### WHAT THIS TASK INVOLVES
Although the records contain pictures, only their text should be repeated, exactly as it stands.

(Records excerpted from a collection)

=== Begin Enclosure ===

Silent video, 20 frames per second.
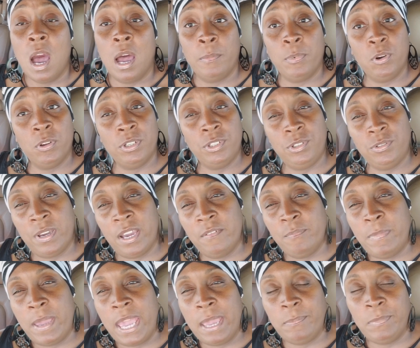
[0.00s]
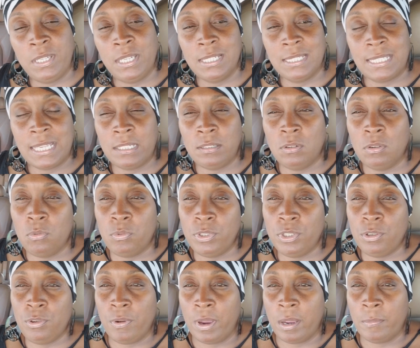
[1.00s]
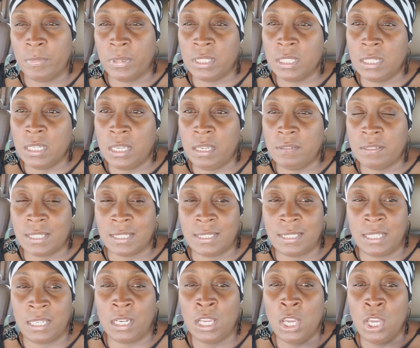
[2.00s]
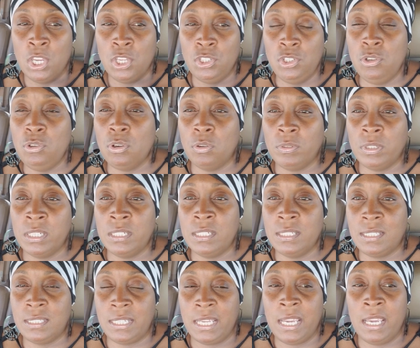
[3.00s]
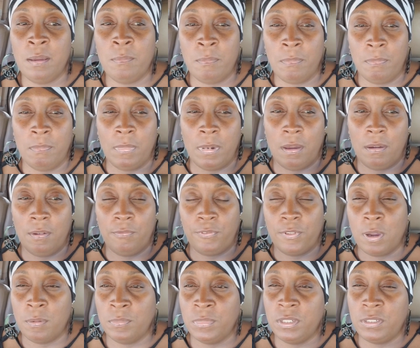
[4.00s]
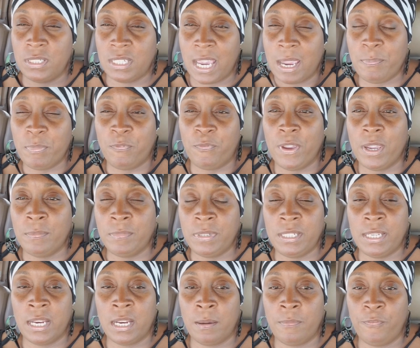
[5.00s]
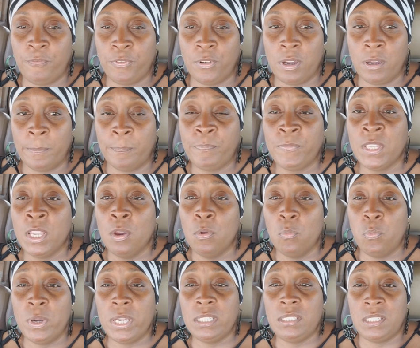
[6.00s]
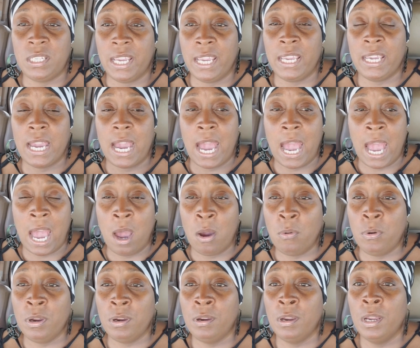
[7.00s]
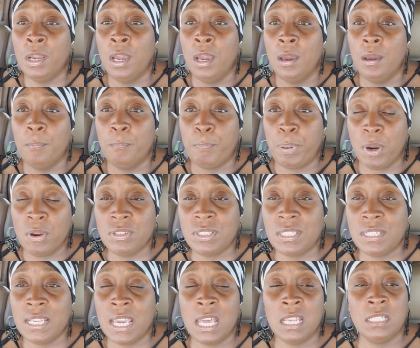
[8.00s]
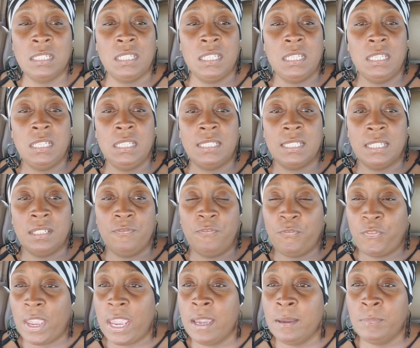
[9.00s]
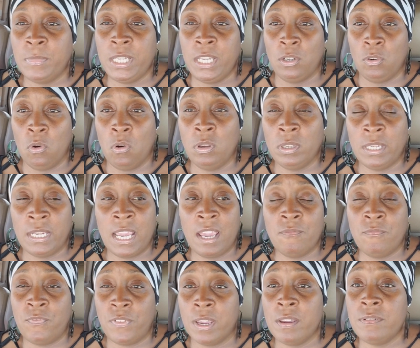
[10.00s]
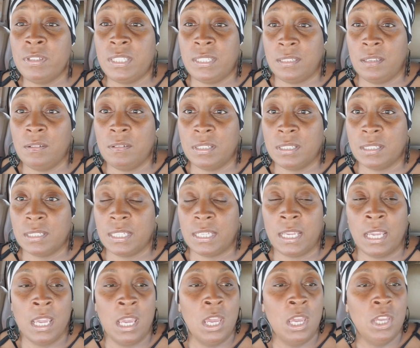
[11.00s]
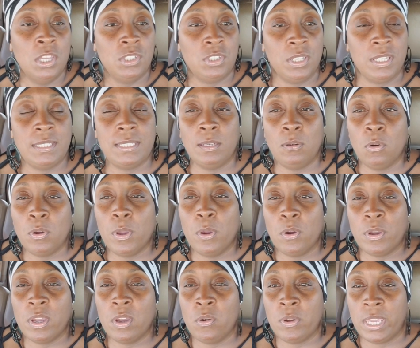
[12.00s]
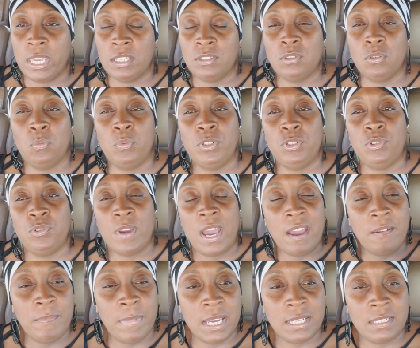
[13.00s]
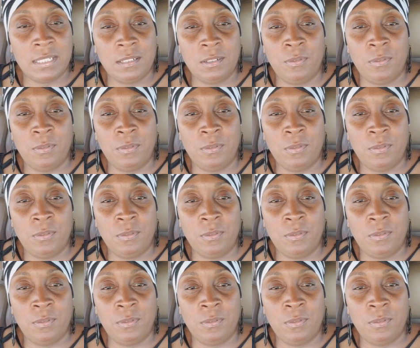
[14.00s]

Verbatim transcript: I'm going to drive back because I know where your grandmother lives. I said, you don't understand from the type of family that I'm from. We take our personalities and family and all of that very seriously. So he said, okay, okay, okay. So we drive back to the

=== End Enclosure ===

### ANSWER SPACE
Silent video, 20 frames per second.
[0.00s]
[1.00s]
[2.00s]
[3.00s]
[4.00s]
[5.00s]
[6.00s]
[7.00s]
[8.00s]
[9.00s]
[10.00s]
[11.00s]
[12.00s]
[13.00s]
[14.00s]

Verbatim transcript: I'm going to drive back because I know where your grandmother lives. I said, you don't understand from the type of family that I'm from. We take our personalities and family and all of that very seriously. So he said, okay, okay, okay. So we drive back to the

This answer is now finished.